- What you have to do -
Would you count the lines below that contain the string "frames" and reply with that number only?

(Available data)

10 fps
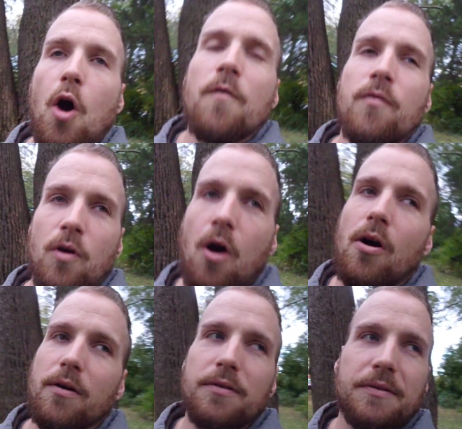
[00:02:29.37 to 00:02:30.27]

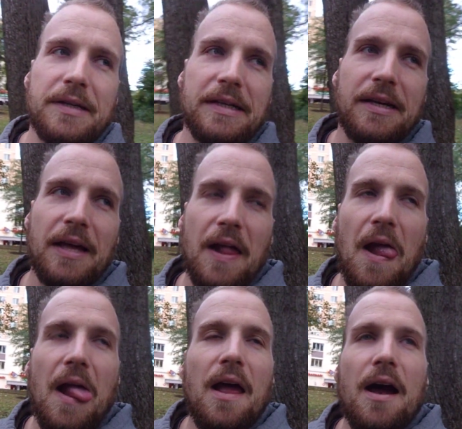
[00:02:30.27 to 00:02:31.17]
overall.
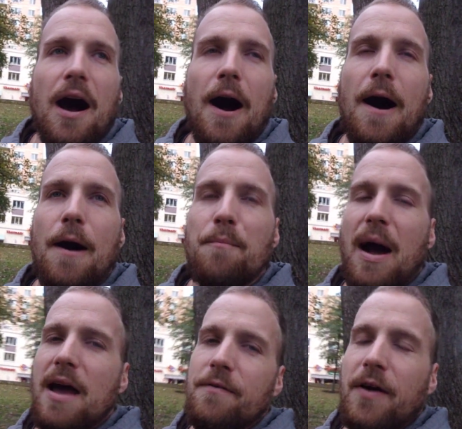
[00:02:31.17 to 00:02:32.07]

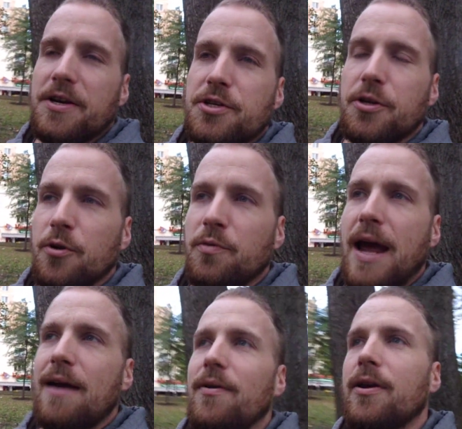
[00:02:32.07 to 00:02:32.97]
My advice to you,
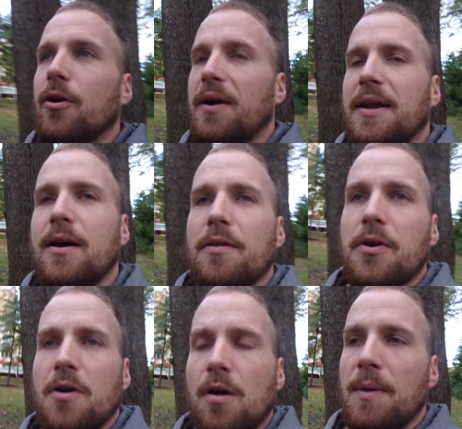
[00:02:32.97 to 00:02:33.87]
David, or any
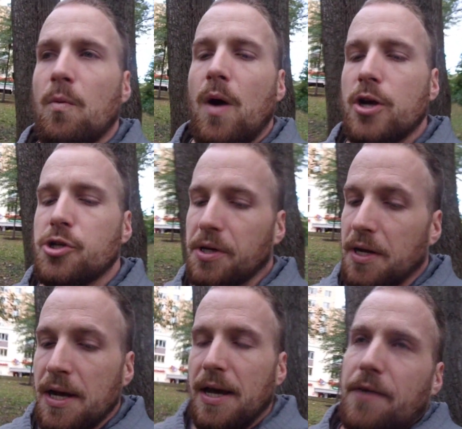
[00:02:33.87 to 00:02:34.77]
other young man
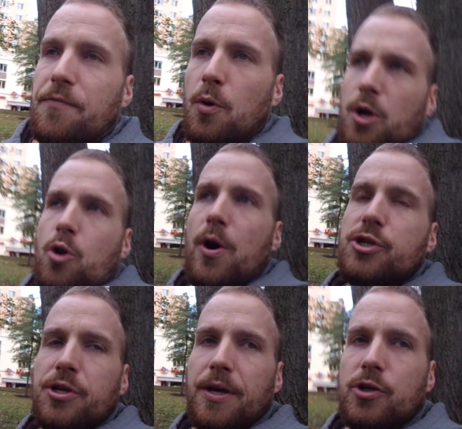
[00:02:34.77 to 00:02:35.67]
watching, if you are
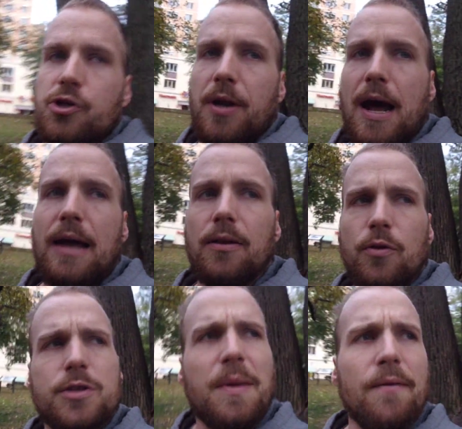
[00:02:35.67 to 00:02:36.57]
questioning, should I
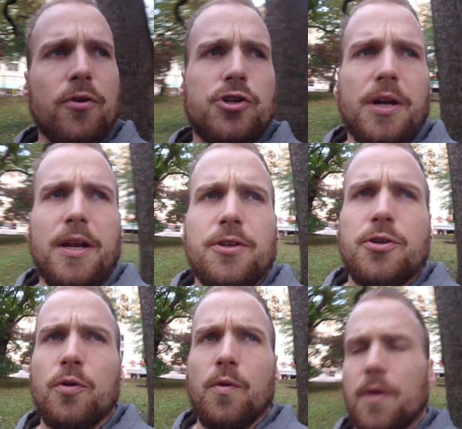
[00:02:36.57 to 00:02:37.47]
lose my virginity
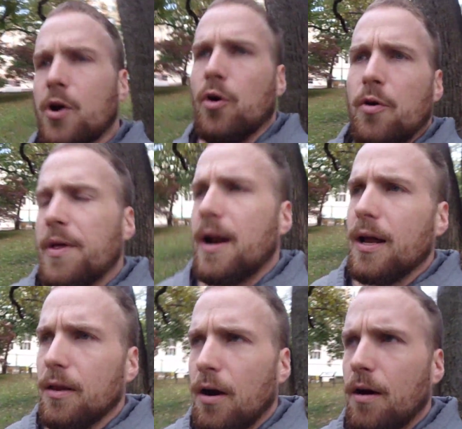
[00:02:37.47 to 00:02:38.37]
to the girl that
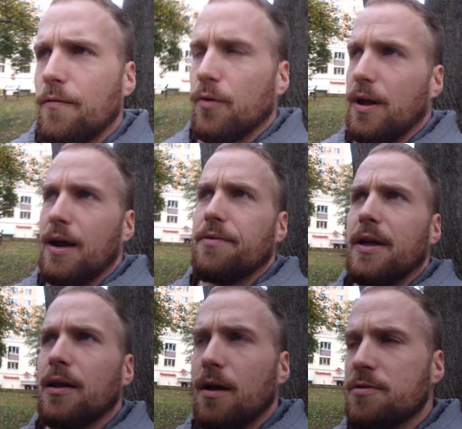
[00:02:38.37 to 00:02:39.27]
I love or that I
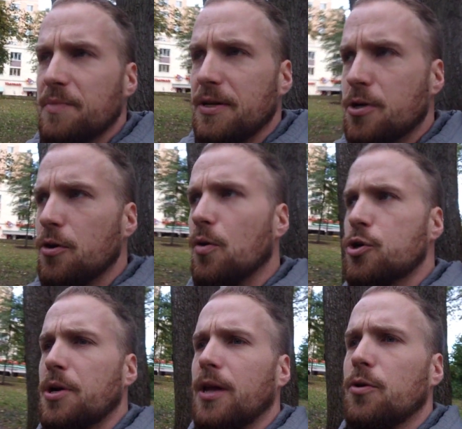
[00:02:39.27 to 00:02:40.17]
think loves me too,
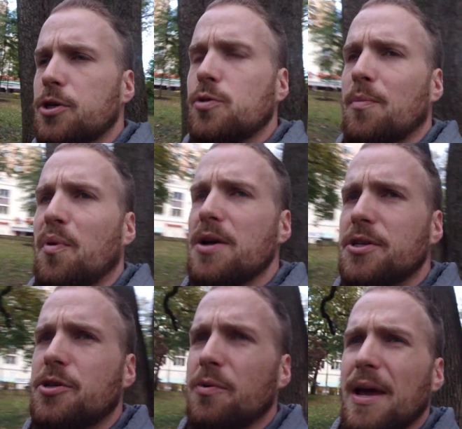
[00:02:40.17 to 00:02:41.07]
or should I lose it to a
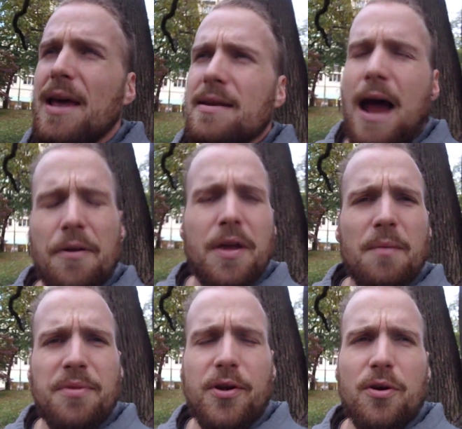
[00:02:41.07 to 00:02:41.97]
prostitute? Now that
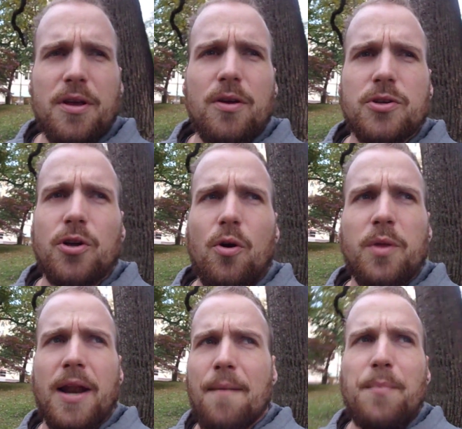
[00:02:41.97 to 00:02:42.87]
I'm 30 years
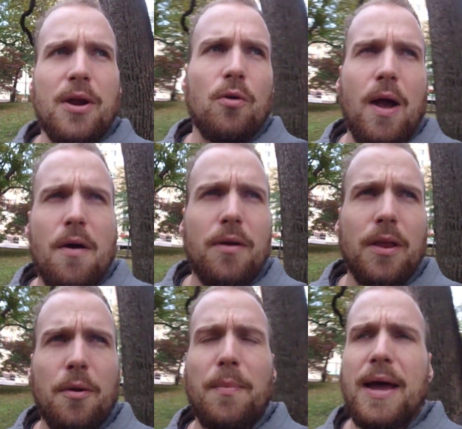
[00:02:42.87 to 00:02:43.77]
old and I've been around a
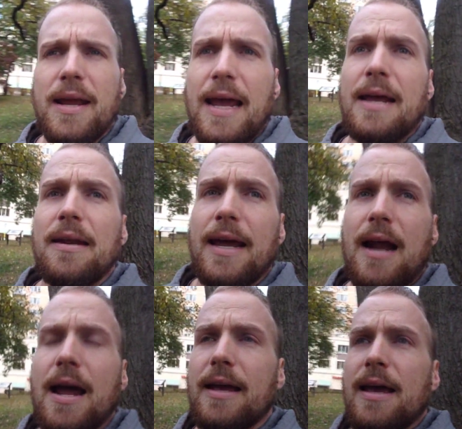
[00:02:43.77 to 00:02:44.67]
little bit, and
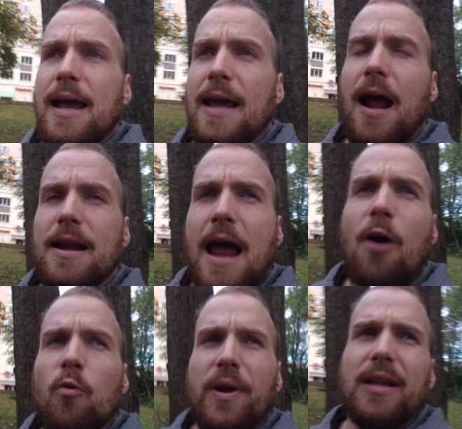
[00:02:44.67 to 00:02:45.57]
I
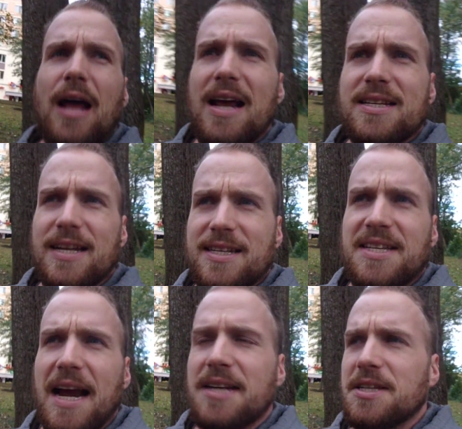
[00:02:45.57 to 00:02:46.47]
now realize that
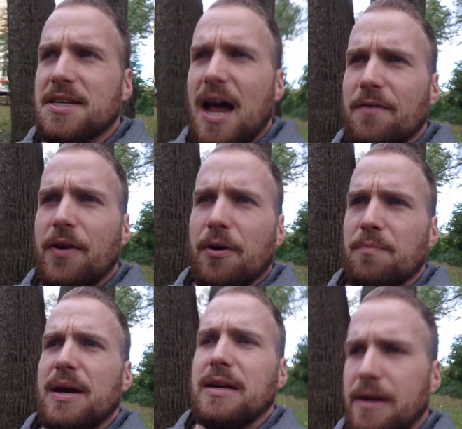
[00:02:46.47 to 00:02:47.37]
sex is not a
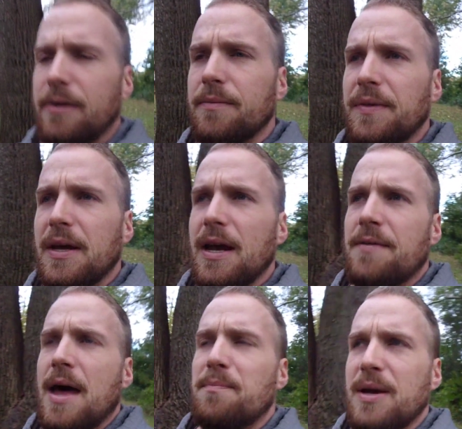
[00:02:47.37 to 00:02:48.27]
very big deal,
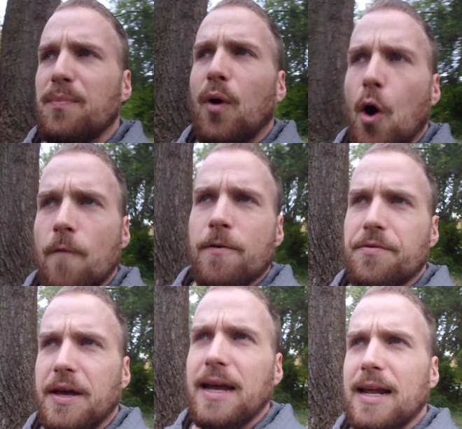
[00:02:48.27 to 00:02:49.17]
that people
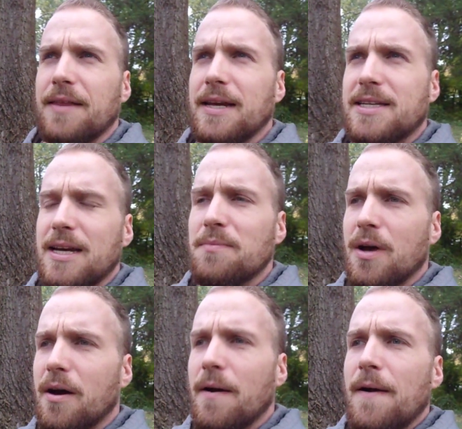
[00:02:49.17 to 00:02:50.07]
overthink it, and they seem
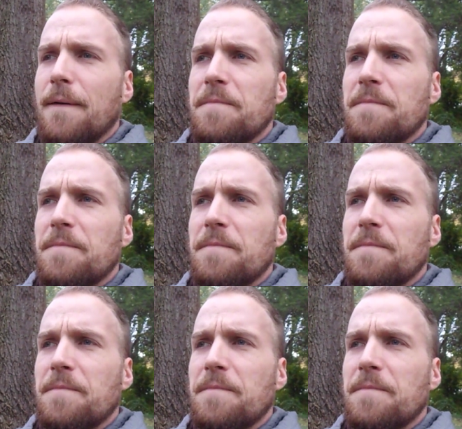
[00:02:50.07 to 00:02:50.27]
to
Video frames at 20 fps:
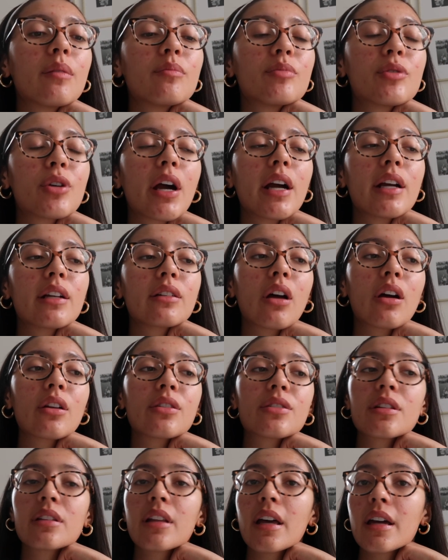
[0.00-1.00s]
I'm trying
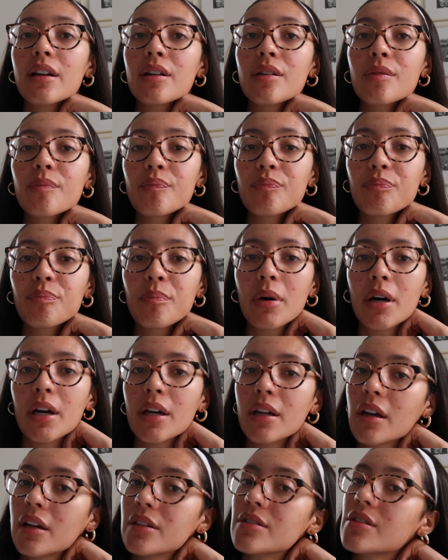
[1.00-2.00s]
not to like
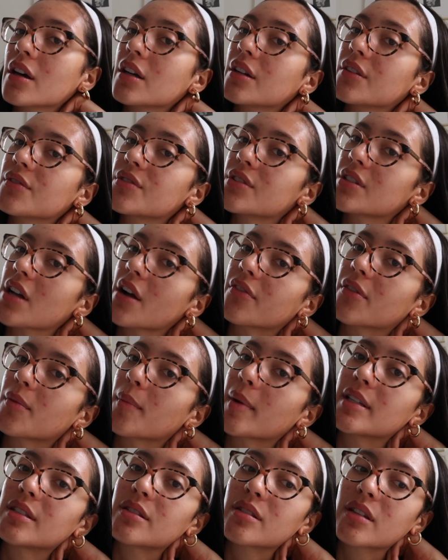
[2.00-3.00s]
put a ton of stuff on
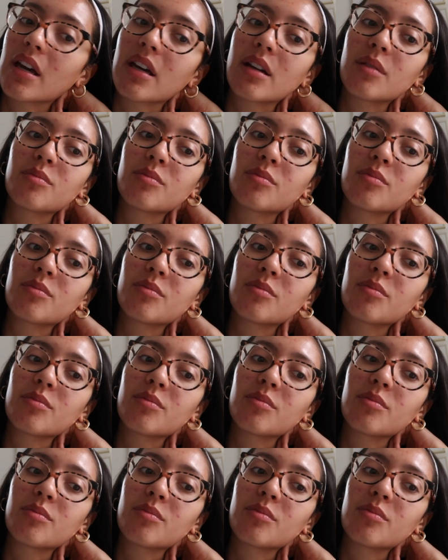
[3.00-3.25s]
my skin.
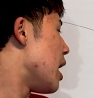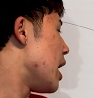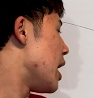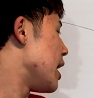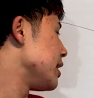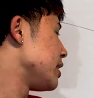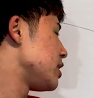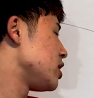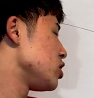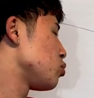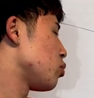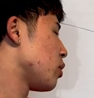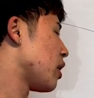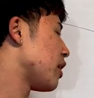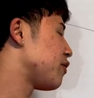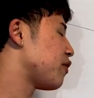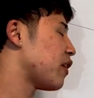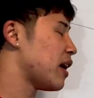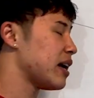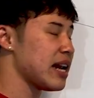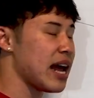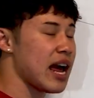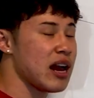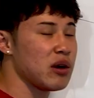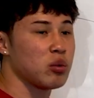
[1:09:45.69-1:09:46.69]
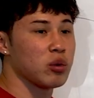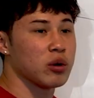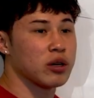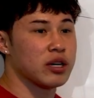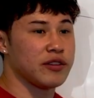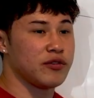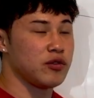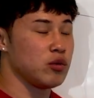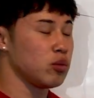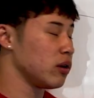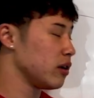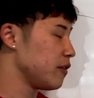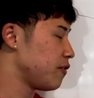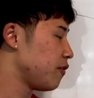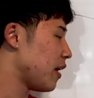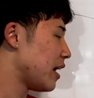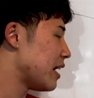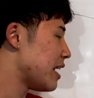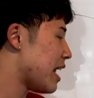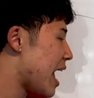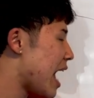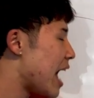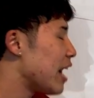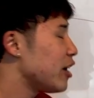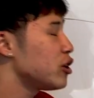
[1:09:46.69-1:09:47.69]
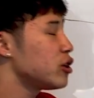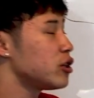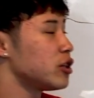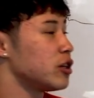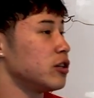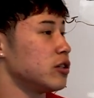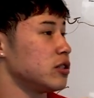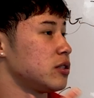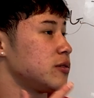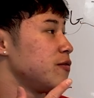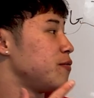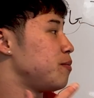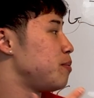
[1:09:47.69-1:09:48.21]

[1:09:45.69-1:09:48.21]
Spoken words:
This is where I find Edward. If you want to find editors,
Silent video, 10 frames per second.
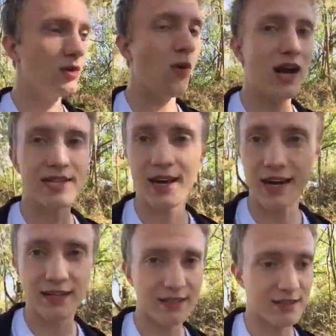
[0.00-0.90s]

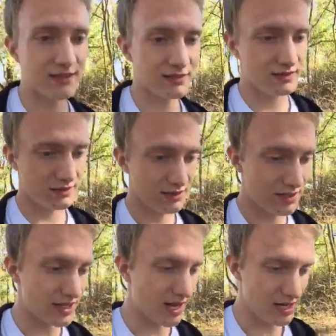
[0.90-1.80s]
Waitan in
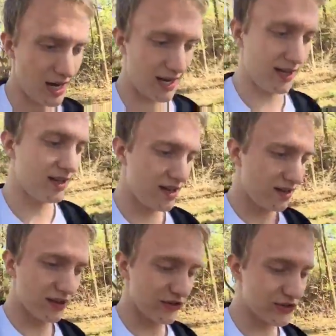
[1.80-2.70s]
Shanghai.
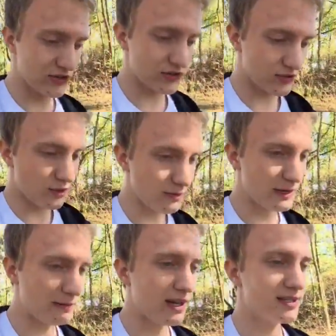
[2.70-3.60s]
There's just so
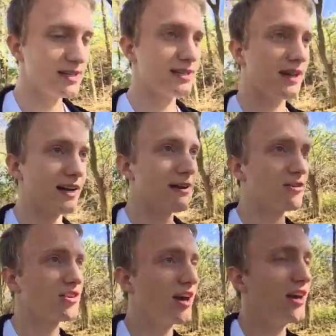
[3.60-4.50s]
many places that I
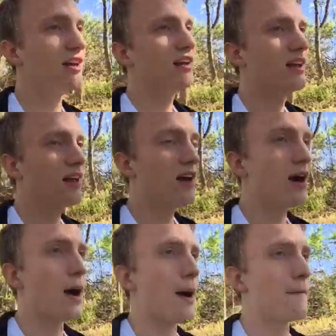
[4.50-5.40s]
never thought
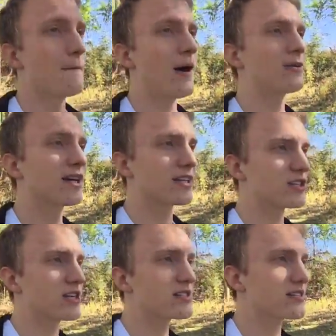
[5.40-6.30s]
I would get the
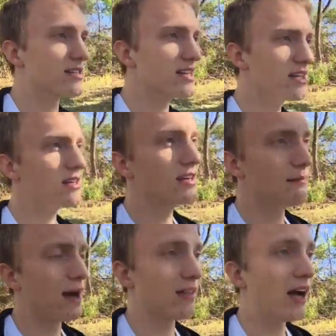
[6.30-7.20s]
chance to see
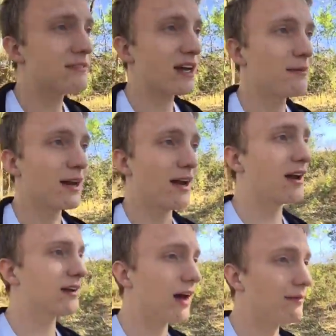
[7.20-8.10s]
in my lifetime, and
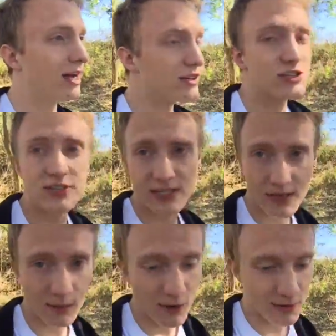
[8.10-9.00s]
I managed to see
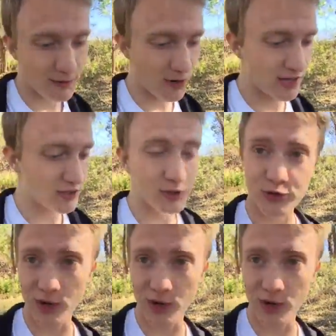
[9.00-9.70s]
them all before I turned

(End Available data)

- Your response -
2